YOUR INSTRUCTIONS: Lines from the one containing "(1098.17 s)" through the final line of the data, restated word for word and free of pictures, make up the whole answer.

PROVIDED INFORMATION:
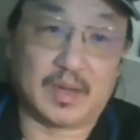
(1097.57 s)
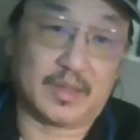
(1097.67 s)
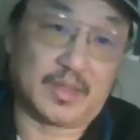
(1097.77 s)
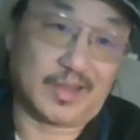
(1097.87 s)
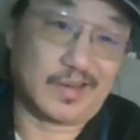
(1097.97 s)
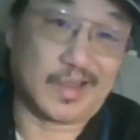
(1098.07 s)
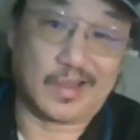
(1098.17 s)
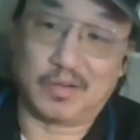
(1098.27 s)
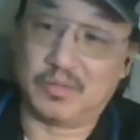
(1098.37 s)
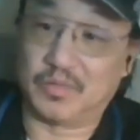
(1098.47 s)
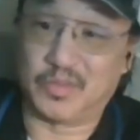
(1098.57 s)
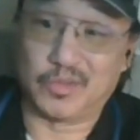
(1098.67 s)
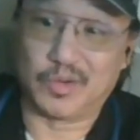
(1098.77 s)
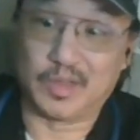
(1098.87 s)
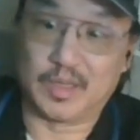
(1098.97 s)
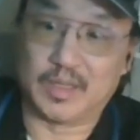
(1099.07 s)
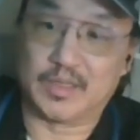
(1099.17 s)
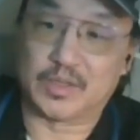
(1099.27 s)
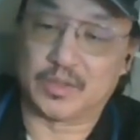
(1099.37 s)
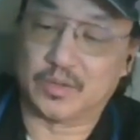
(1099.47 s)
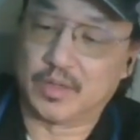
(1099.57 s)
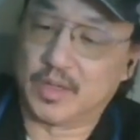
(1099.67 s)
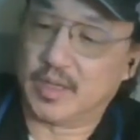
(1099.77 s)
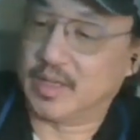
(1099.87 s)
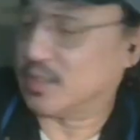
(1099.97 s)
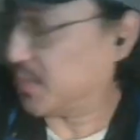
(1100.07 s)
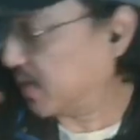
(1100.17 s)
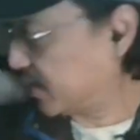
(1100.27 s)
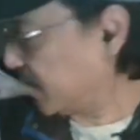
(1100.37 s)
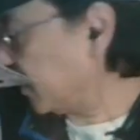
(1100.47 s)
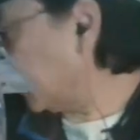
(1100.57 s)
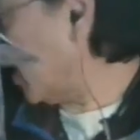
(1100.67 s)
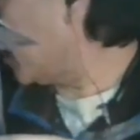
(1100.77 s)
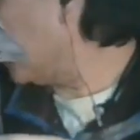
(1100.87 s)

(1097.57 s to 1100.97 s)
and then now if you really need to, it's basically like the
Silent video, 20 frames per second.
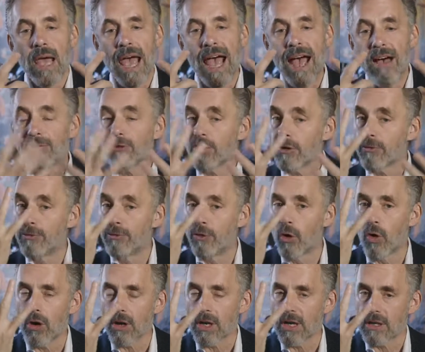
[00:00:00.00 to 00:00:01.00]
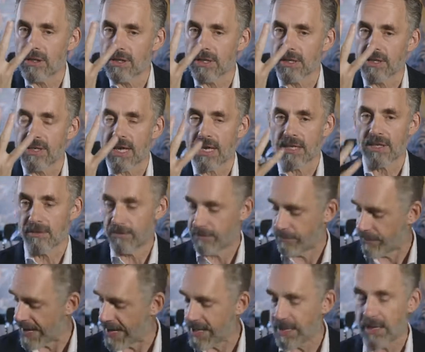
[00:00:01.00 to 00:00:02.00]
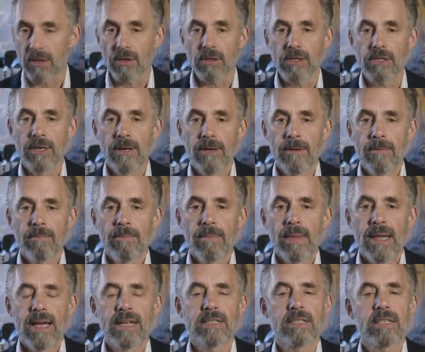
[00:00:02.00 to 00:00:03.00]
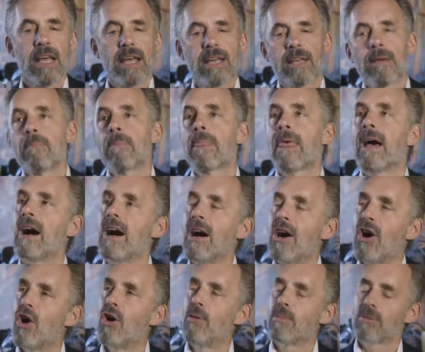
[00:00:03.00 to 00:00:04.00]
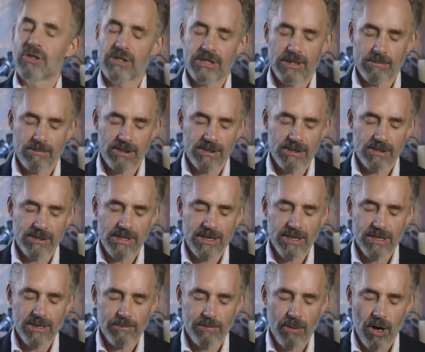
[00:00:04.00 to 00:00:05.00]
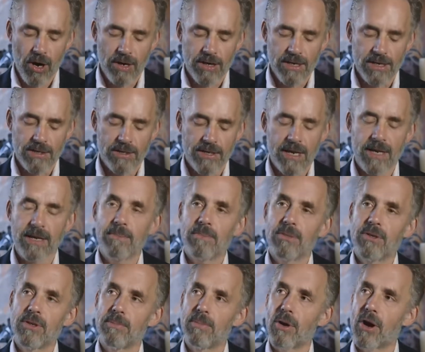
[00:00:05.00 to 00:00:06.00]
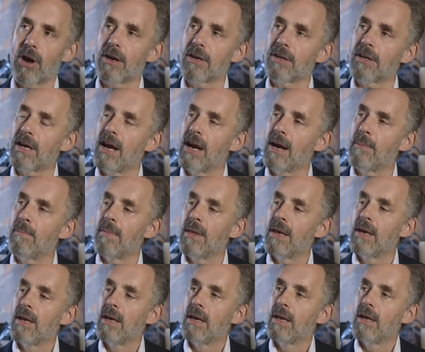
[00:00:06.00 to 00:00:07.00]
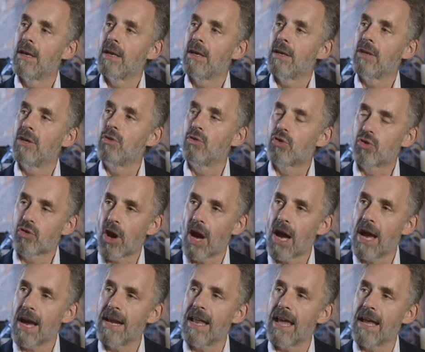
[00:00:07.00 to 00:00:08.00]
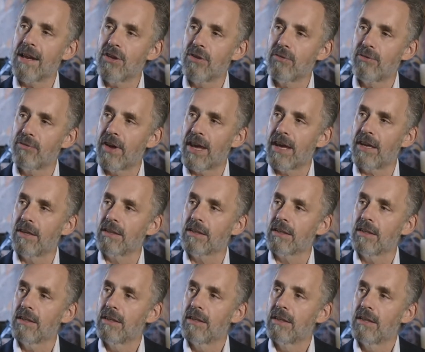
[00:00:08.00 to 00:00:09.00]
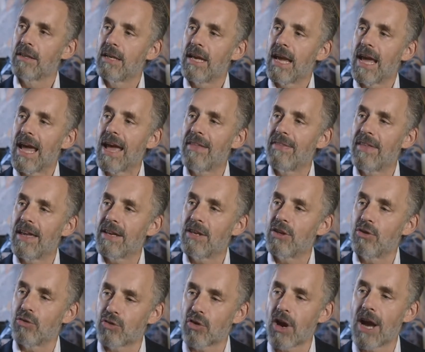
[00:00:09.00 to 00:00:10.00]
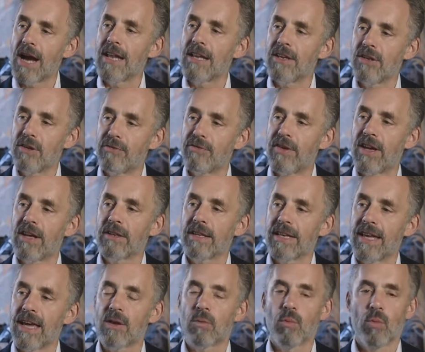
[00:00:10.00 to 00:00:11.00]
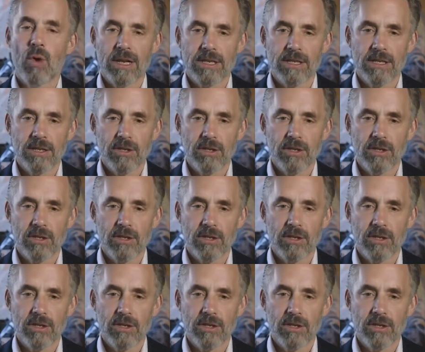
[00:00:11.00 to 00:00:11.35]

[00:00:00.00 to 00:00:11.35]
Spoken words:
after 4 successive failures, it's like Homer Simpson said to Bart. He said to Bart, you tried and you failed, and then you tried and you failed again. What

TASK SOLUTION:
(1098.17 s)
(1098.27 s)
(1098.37 s)
(1098.47 s)
(1098.57 s)
(1098.67 s)
(1098.77 s)
(1098.87 s)
(1098.97 s)
(1099.07 s)
(1099.17 s)
(1099.27 s)
(1099.37 s)
(1099.47 s)
(1099.57 s)
(1099.67 s)
(1099.77 s)
(1099.87 s)
(1099.97 s)
(1100.07 s)
(1100.17 s)
(1100.27 s)
(1100.37 s)
(1100.47 s)
(1100.57 s)
(1100.67 s)
(1100.77 s)
(1100.87 s)

(1097.57 s to 1100.97 s)
and then now if you really need to, it's basically like the
Silent video, 20 frames per second.
[00:00:00.00 to 00:00:01.00]
[00:00:01.00 to 00:00:02.00]
[00:00:02.00 to 00:00:03.00]
[00:00:03.00 to 00:00:04.00]
[00:00:04.00 to 00:00:05.00]
[00:00:05.00 to 00:00:06.00]
[00:00:06.00 to 00:00:07.00]
[00:00:07.00 to 00:00:08.00]
[00:00:08.00 to 00:00:09.00]
[00:00:09.00 to 00:00:10.00]
[00:00:10.00 to 00:00:11.00]
[00:00:11.00 to 00:00:11.35]

[00:00:00.00 to 00:00:11.35]
Spoken words:
after 4 successive failures, it's like Homer Simpson said to Bart. He said to Bart, you tried and you failed, and then you tried and you failed again. What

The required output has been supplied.